Kritik an Zusammensetzung des Rates
Für Kritik sorgen regelmäßig die Mitgliedschaften bestimmter Länder im Rat - Länder, die selbst immer wieder Menschenrechtsverletzungen begehen. Als Ratsmitglieder können sie Abmahnungen ihrer eigenen Menschenrechtsverletzungen selbst verhindern. 2010 etwa wurde Libyen in das Gremium gewählt - ein Land, das damals noch autoritär von Muammar al-Gaddafi regiert wurde. 2011 wurde es nach anhaltenden Protesten von Menschenrechtsgruppen von der UN-Generalversammlung wieder aus dem Gremium ausgeschlossen. Derzeit wird vor allem die Mitgliedschaft Saudi-Arabiens kritisiert. Aber auch die Mitgliedschaften von China oder Kuba sind umstritten.
Austritt der USA
Die USA - die schon 2006 gegen die Gründung des Gremiums gestimmt hatten - waren im Juni dieses Jahres als erstes Land aus dem Menschenrechtsrat ausgetreten. Sie werfen ihm "Verlogenheit" und eine israelfeindliche Haltung vor. So steht bei jeder Sitzung des Rates als einzige Region "Palästina und andere besetzte arabische Gebiete" als ständiger Punkt auf der Tagesordnung. Alleine in diesem Jahr wurden dabei fünf Resolutionen gegen Israel verabschiedet, "mehr als gegen Nordkorea, Iran und Syrien zusammen", kritisierte die US-Botschafterin bei den Vereinten Nationen, Nikki Haley. Zudem würden immer wieder Menschenrechtsverletzer in den Rat gewählt. "Die unmenschlichsten Regime der Welt entgehen so einer genauen Überprüfung", so Haley. Zeitgleich standen die USA selbst in der Kritik, weil sie an der mexikanischen Grenze Kinder von illegal Eingewanderten von ihren Eltern trennten.

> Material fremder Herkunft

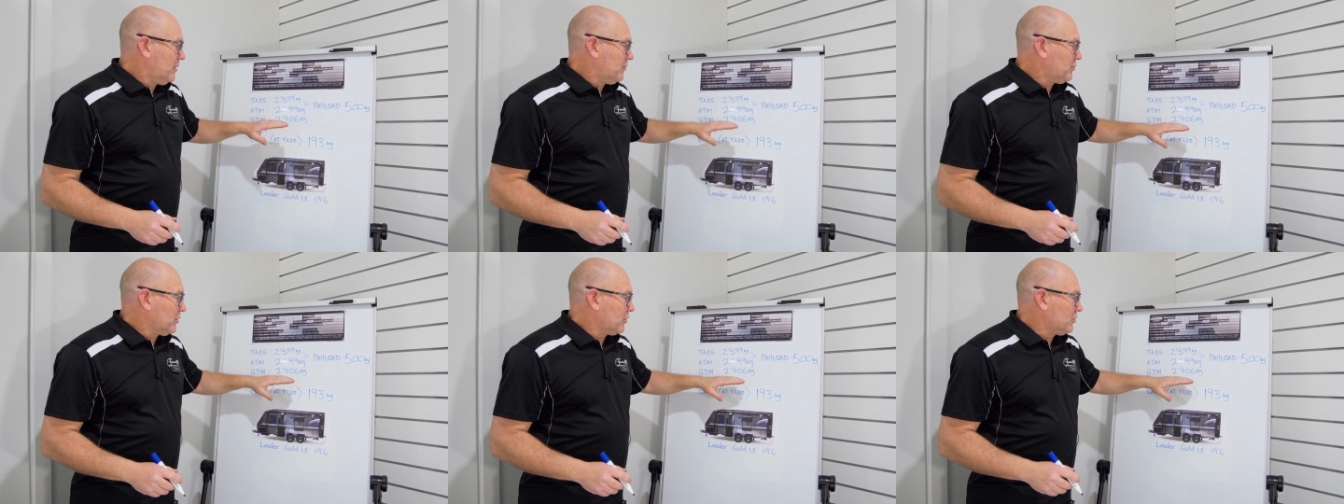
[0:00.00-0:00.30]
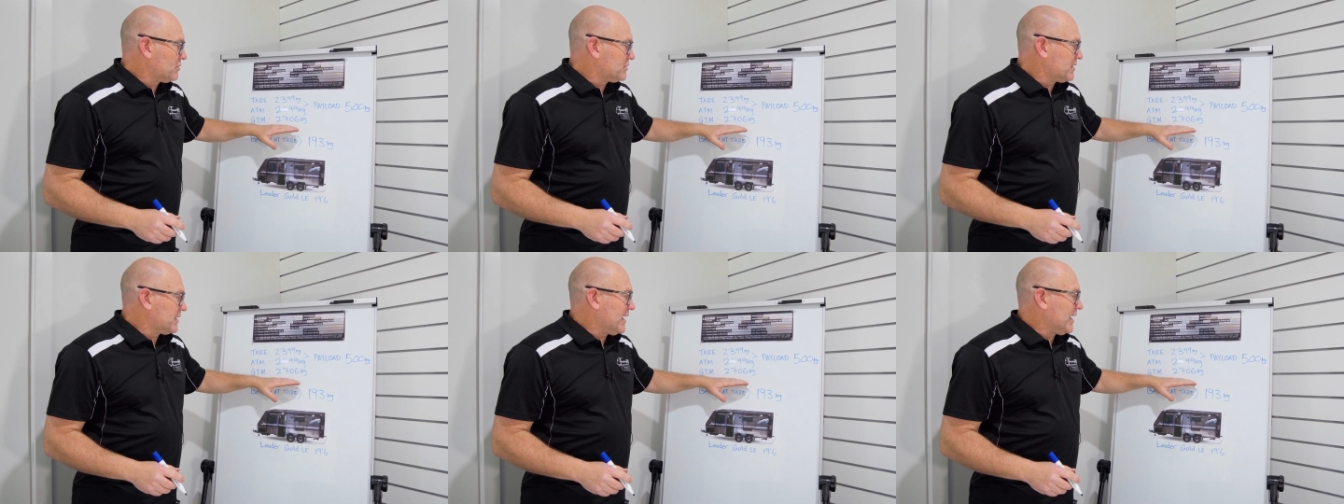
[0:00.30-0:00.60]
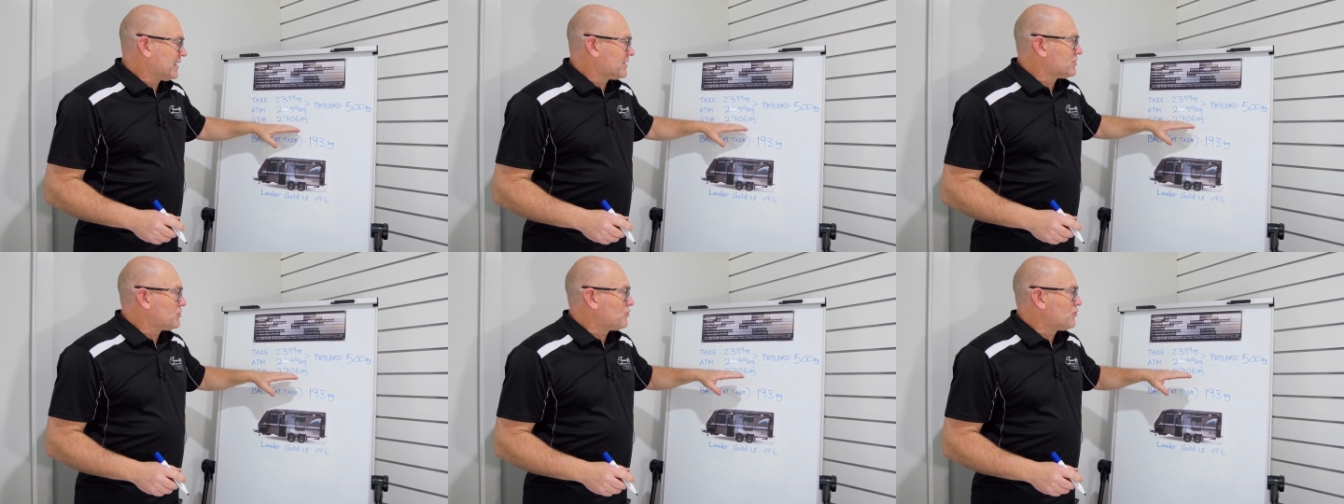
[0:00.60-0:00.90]
because the
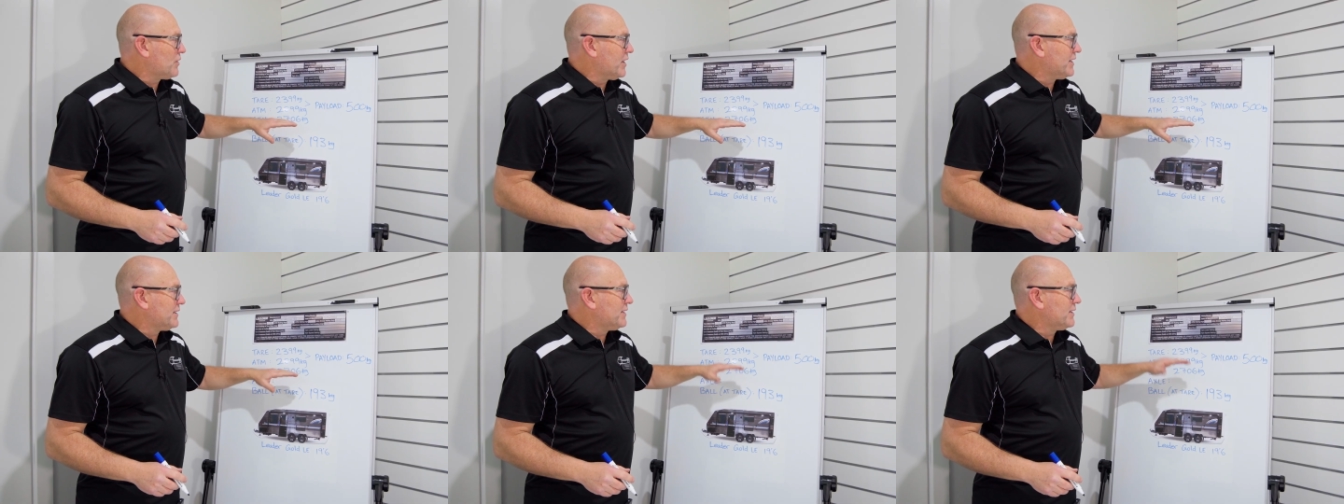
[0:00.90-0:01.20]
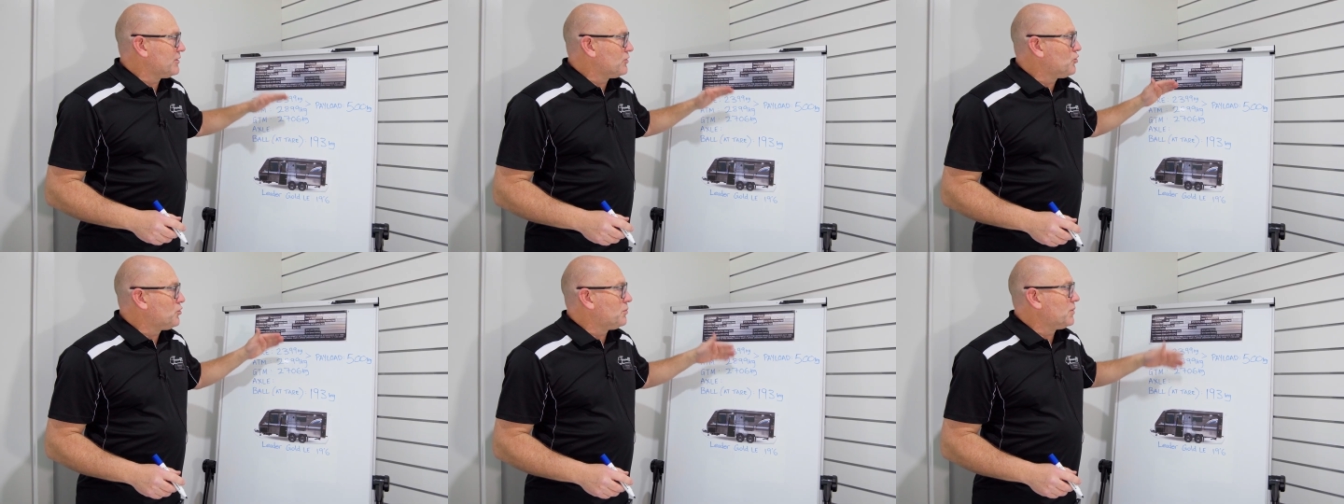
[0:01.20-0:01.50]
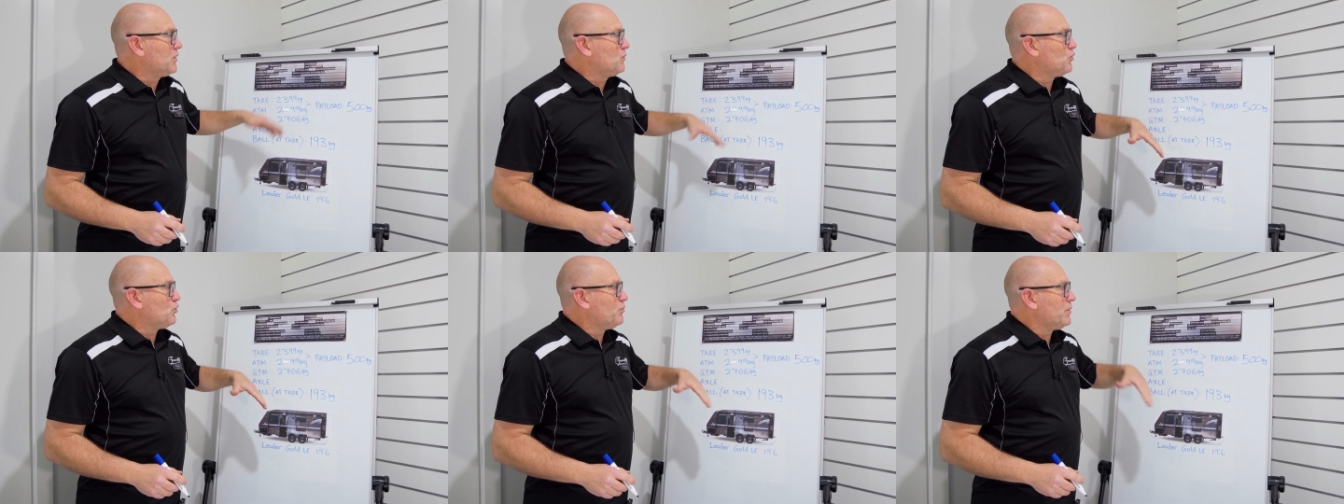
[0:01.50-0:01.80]
axle rating
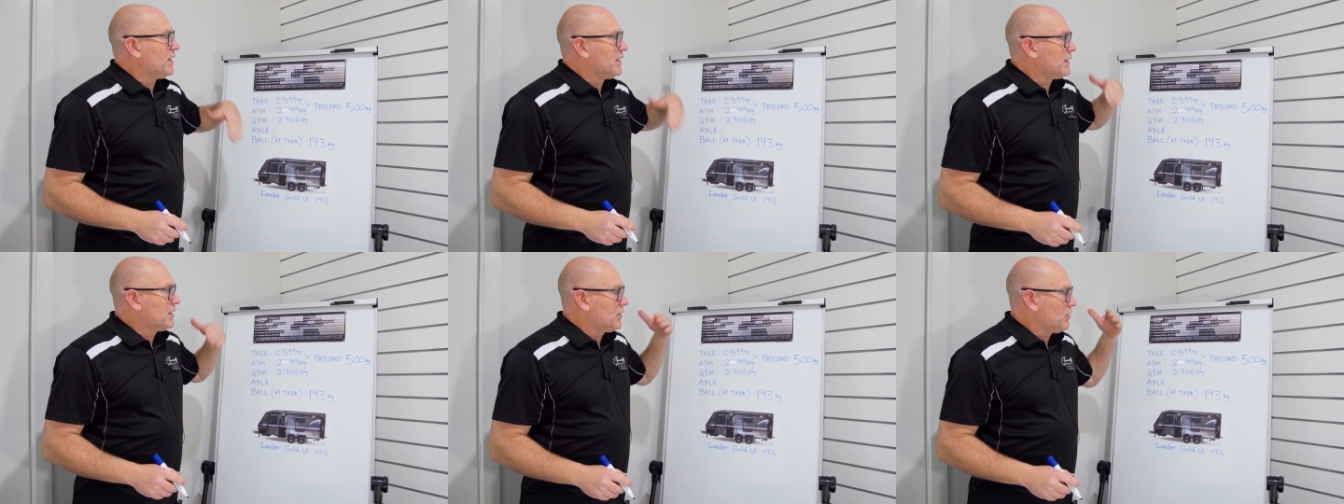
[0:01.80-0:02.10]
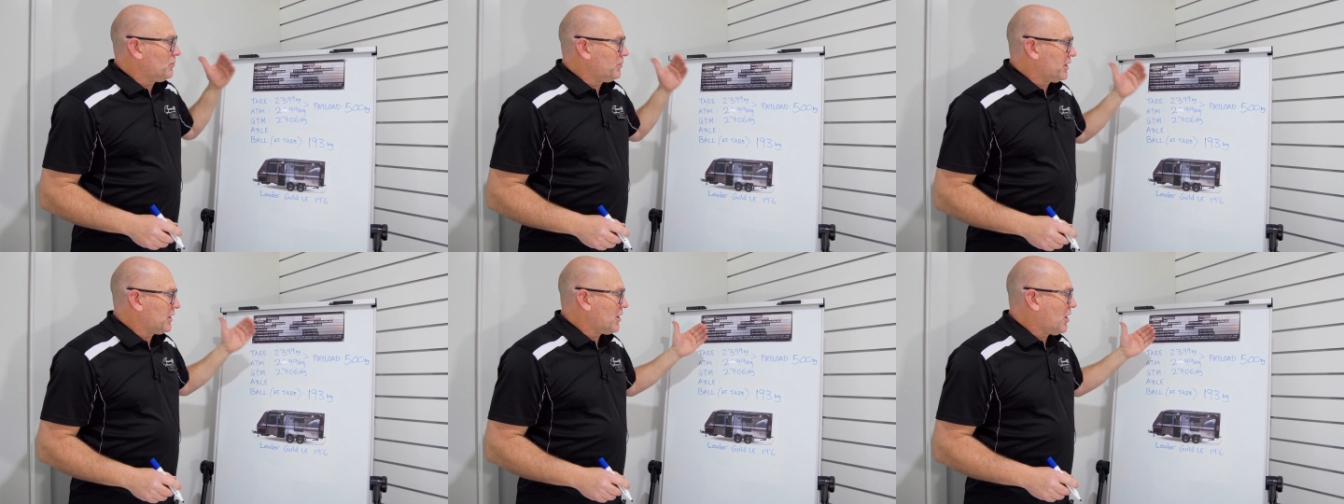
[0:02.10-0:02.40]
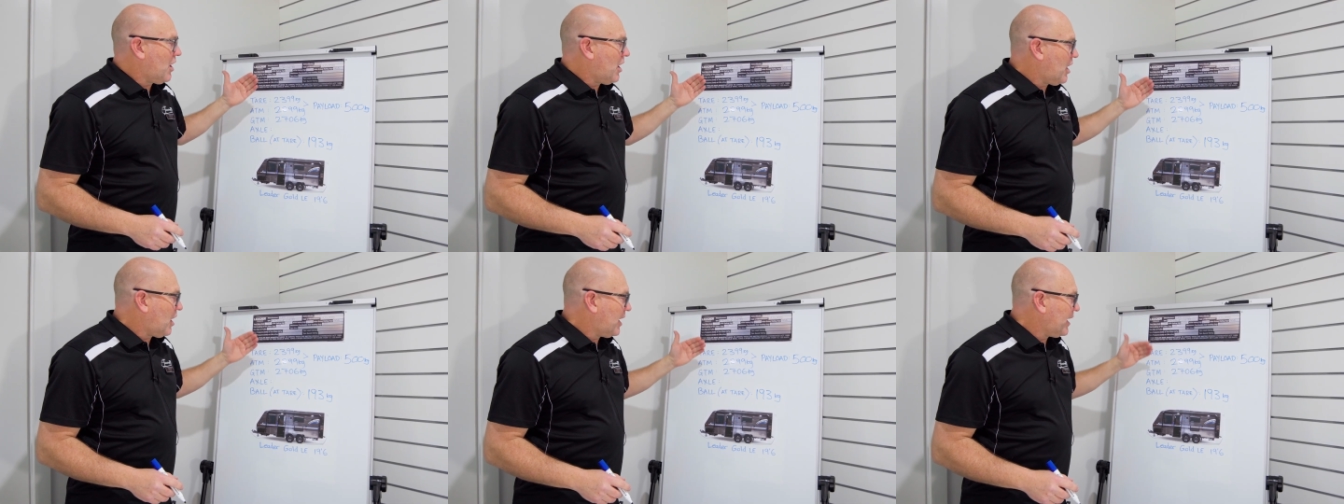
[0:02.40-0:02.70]
normally will be a little bit
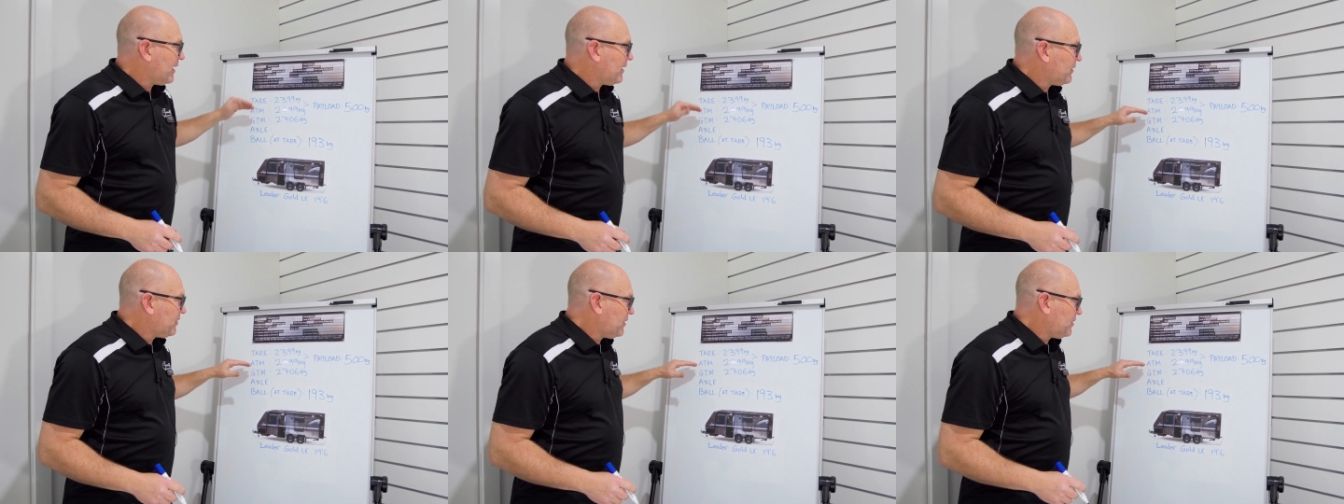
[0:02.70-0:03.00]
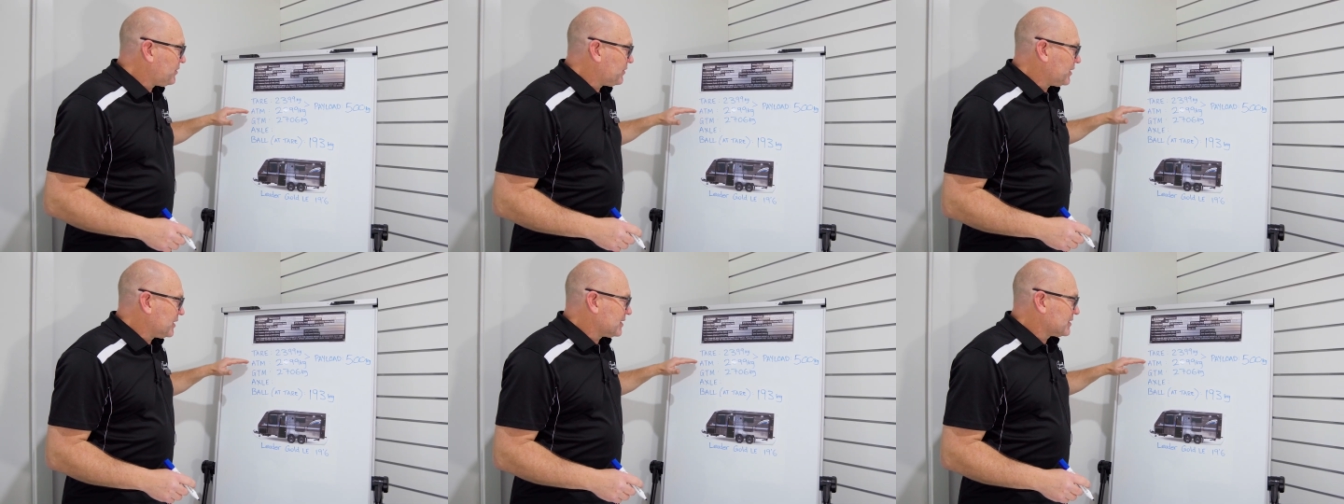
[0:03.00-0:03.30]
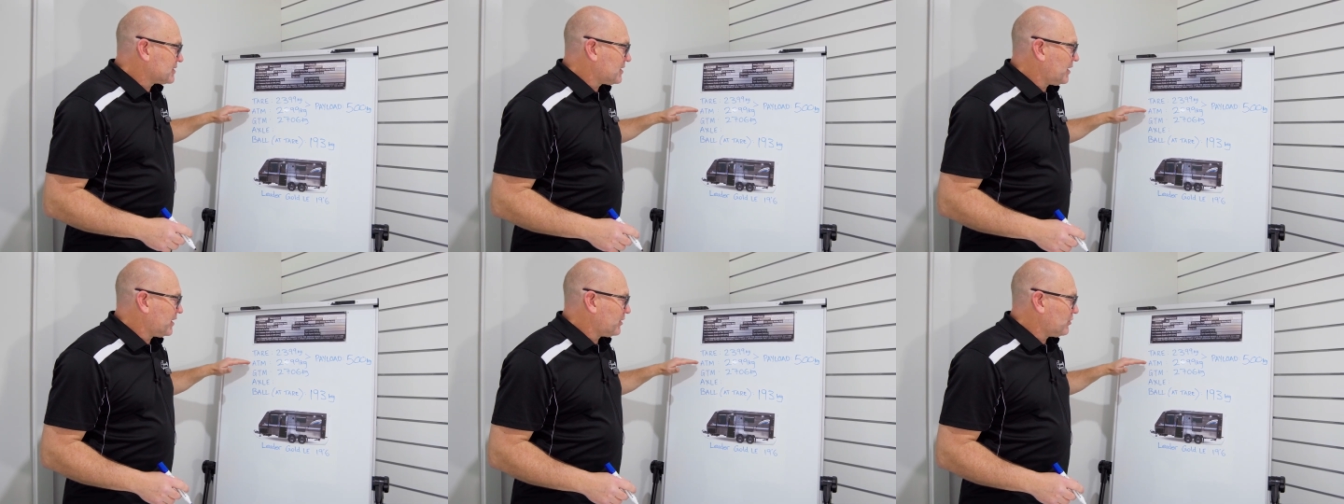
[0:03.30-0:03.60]
higher than
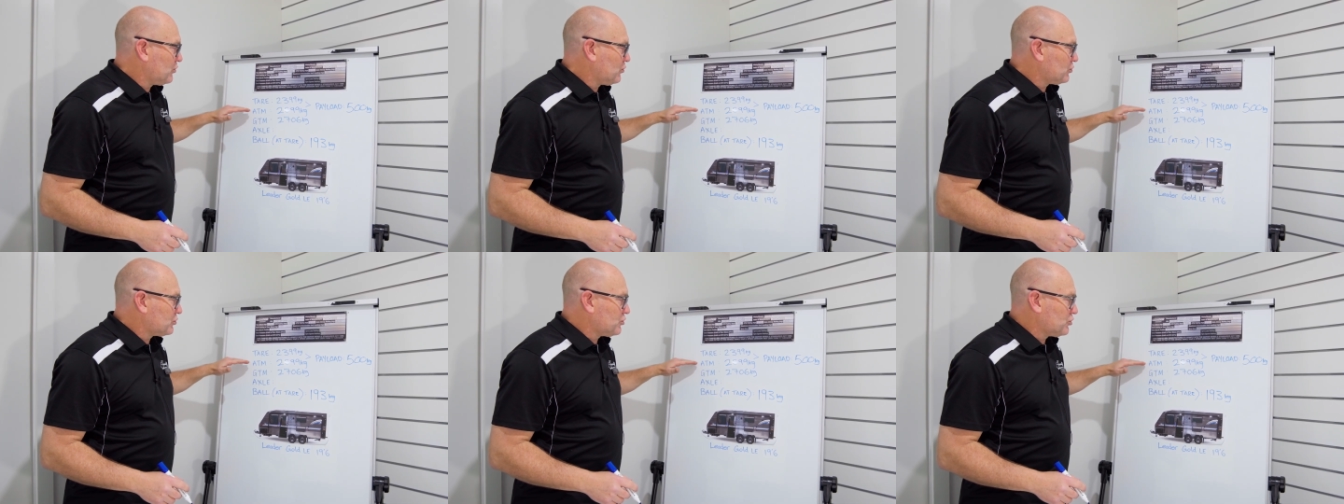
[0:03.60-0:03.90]
things like your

"Wichtiger Baustein der internationalen Ordnung"
Die deutsche Bundesregierung bedauerte den Austritt der USA - forderte aber auch Reformen des Menschenrechtsrates. "Auch Deutschland betrachtet die anti-israelischen Tendenzen im Menschenrechtsrat mit Sorge", sagte Regierungssprecher Steffen Seibert im Juni. Trotzdem müsse der Rat von innen reformiert werden. Die Menschenrechtsbeauftrage der Bundesregierung, Bärbel Kofler, bezeichnete den Rat als "wichtigen Baustein der internationalen Ordnung". Sie verwies auf Erfolge, wie etwa beim Aussöhnungsprozess in Sri Lanka oder bei der Dokumentation schwerer Menschenrechtsverletzungen in Syrien. Auch Diplomaten in Genf verteidigen das Gremium: Es sei wichtig, mit allen Ländern im Gespräch zu bleiben - ein "Club von Gutmenschen" allein könne wenig ausrichten.
Die 39. Sitzung des Menschenrechtsrates beginnt am Montag, den 10. September 2018, und endet am 28. September. Dabei wollen sich die Mitglieder nicht nur mit Venezuela beschäftigen, sondern unter anderem auch mit der Lage in Syrien, Burundi oder Myanmar.